#### Work order:
Word for word, copy out every line of the records, omitting each picture.

#### Records for processing:
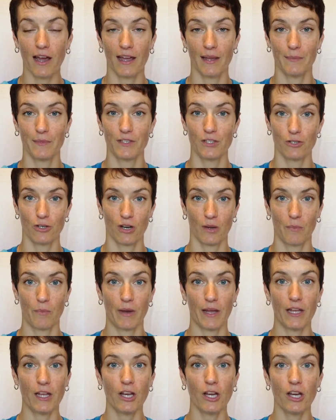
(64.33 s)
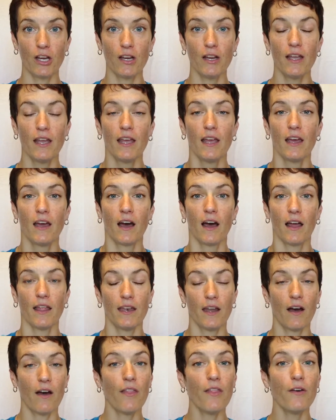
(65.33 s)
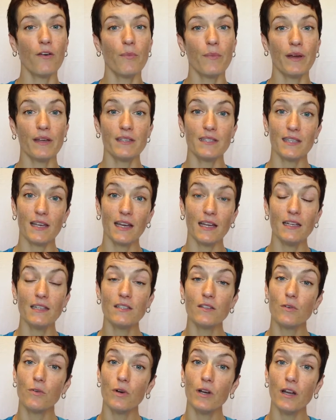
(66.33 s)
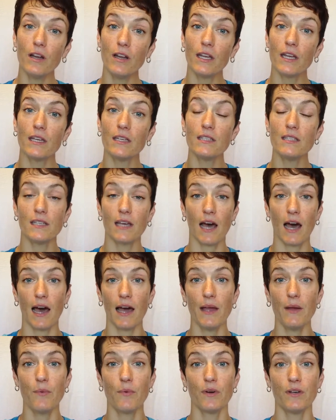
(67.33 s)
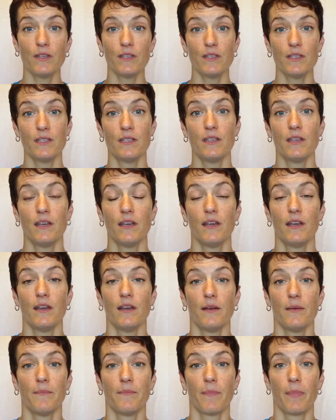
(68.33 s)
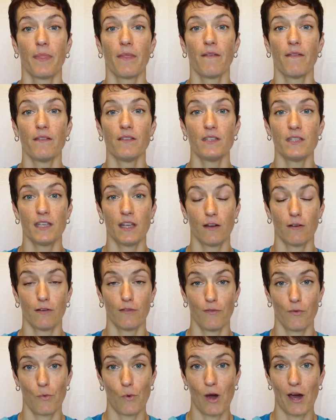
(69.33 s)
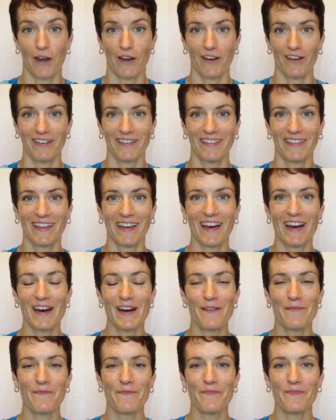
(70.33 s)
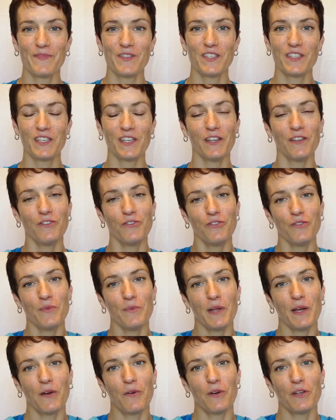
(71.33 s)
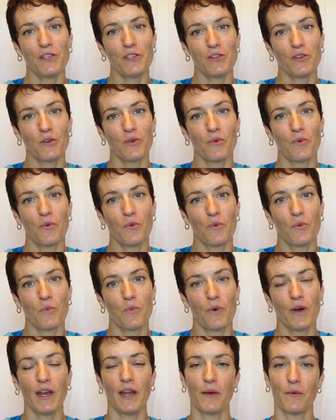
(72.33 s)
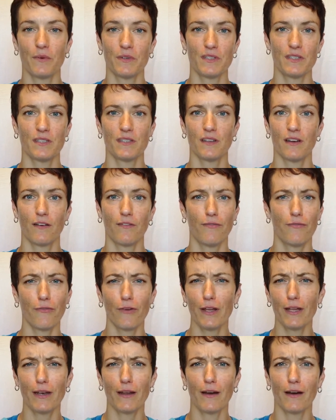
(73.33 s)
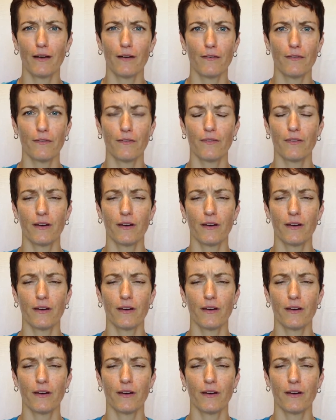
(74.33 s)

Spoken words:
I am a strong biker, and although my sign is Aquarius, I was scared of the water. To tell you the truth, I'm not quite sure what I was afraid of.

#### Answer section:
(64.33 s)
(65.33 s)
(66.33 s)
(67.33 s)
(68.33 s)
(69.33 s)
(70.33 s)
(71.33 s)
(72.33 s)
(73.33 s)
(74.33 s)

Spoken words:
I am a strong biker, and although my sign is Aquarius, I was scared of the water. To tell you the truth, I'm not quite sure what I was afraid of.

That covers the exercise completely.